Data to process:

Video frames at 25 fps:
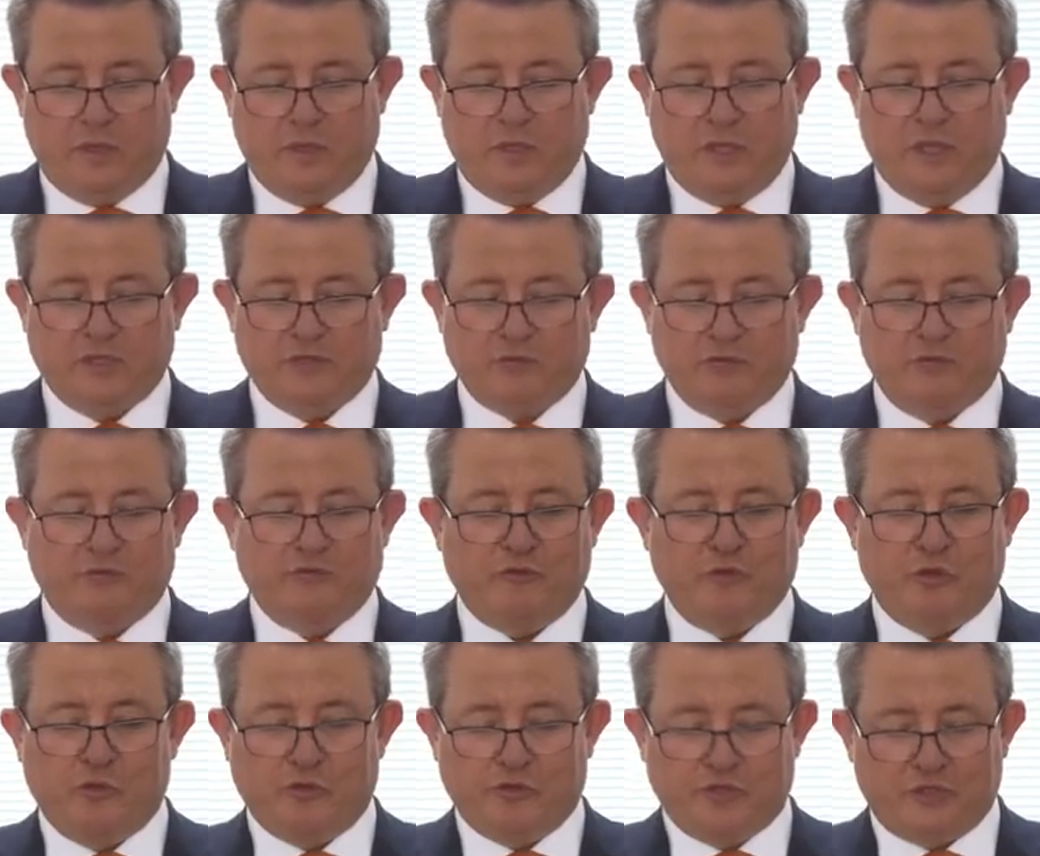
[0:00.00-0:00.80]
as we've
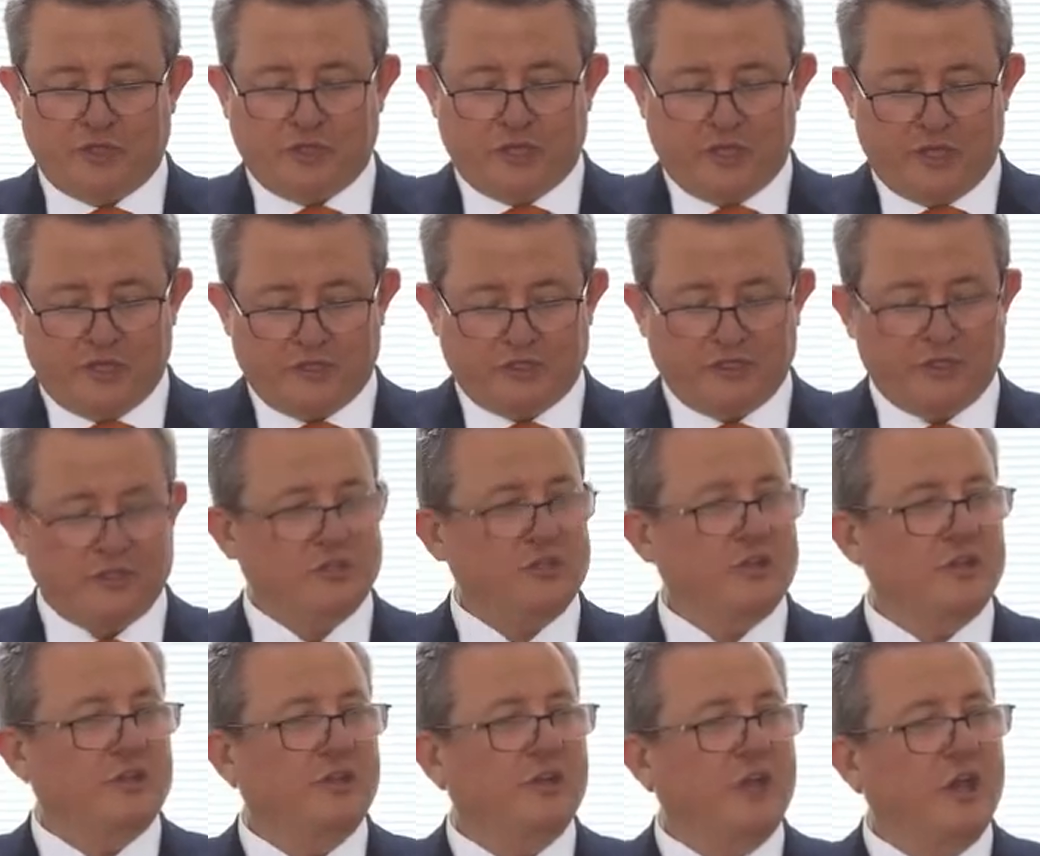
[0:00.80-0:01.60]
got
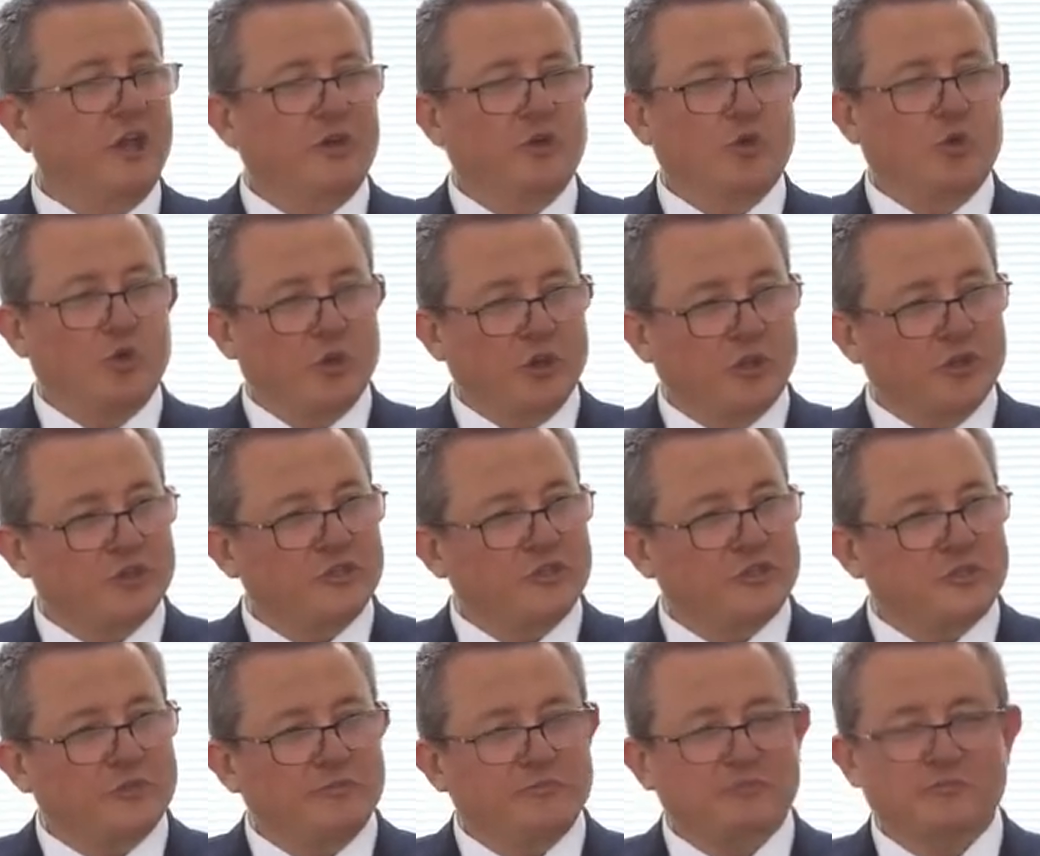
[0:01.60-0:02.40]
such an
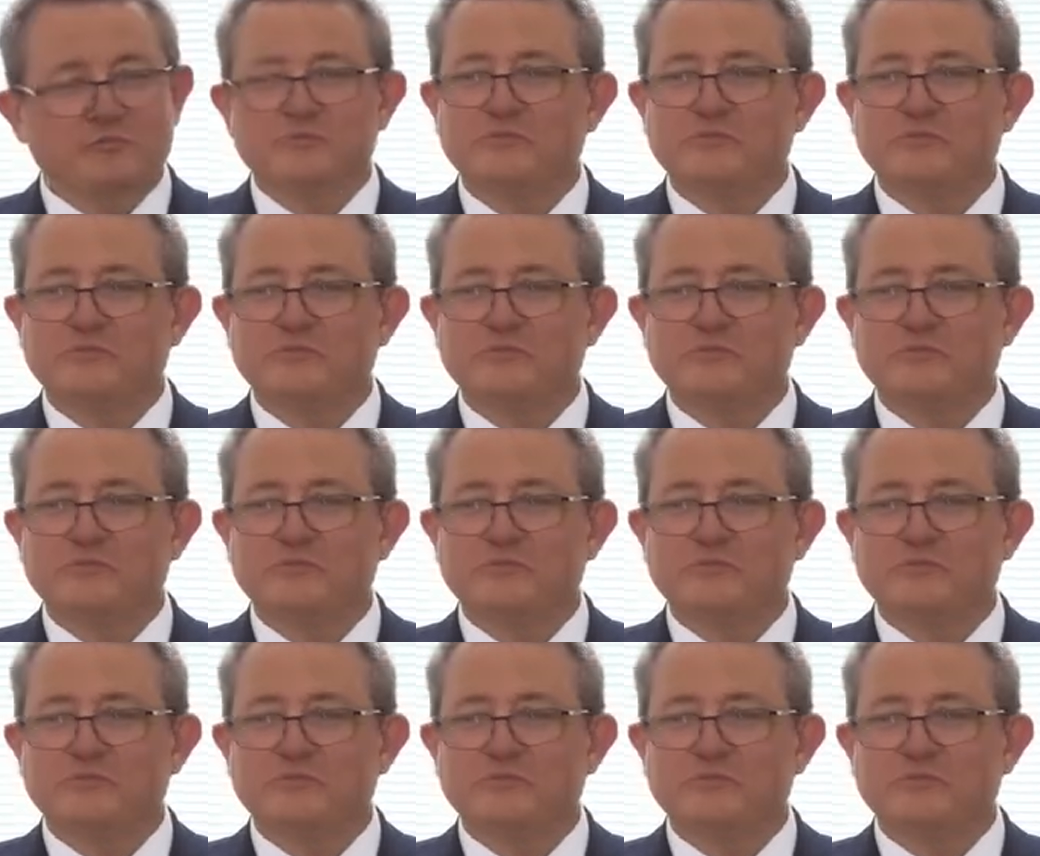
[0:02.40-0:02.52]
august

What to work on: Every record above should be transcribed exactly; the pictures stay out of the copy.

Solution:
Video frames at 25 fps:
[0:00.00-0:00.80]
as we've
[0:00.80-0:01.60]
got
[0:01.60-0:02.40]
such an
[0:02.40-0:02.52]
august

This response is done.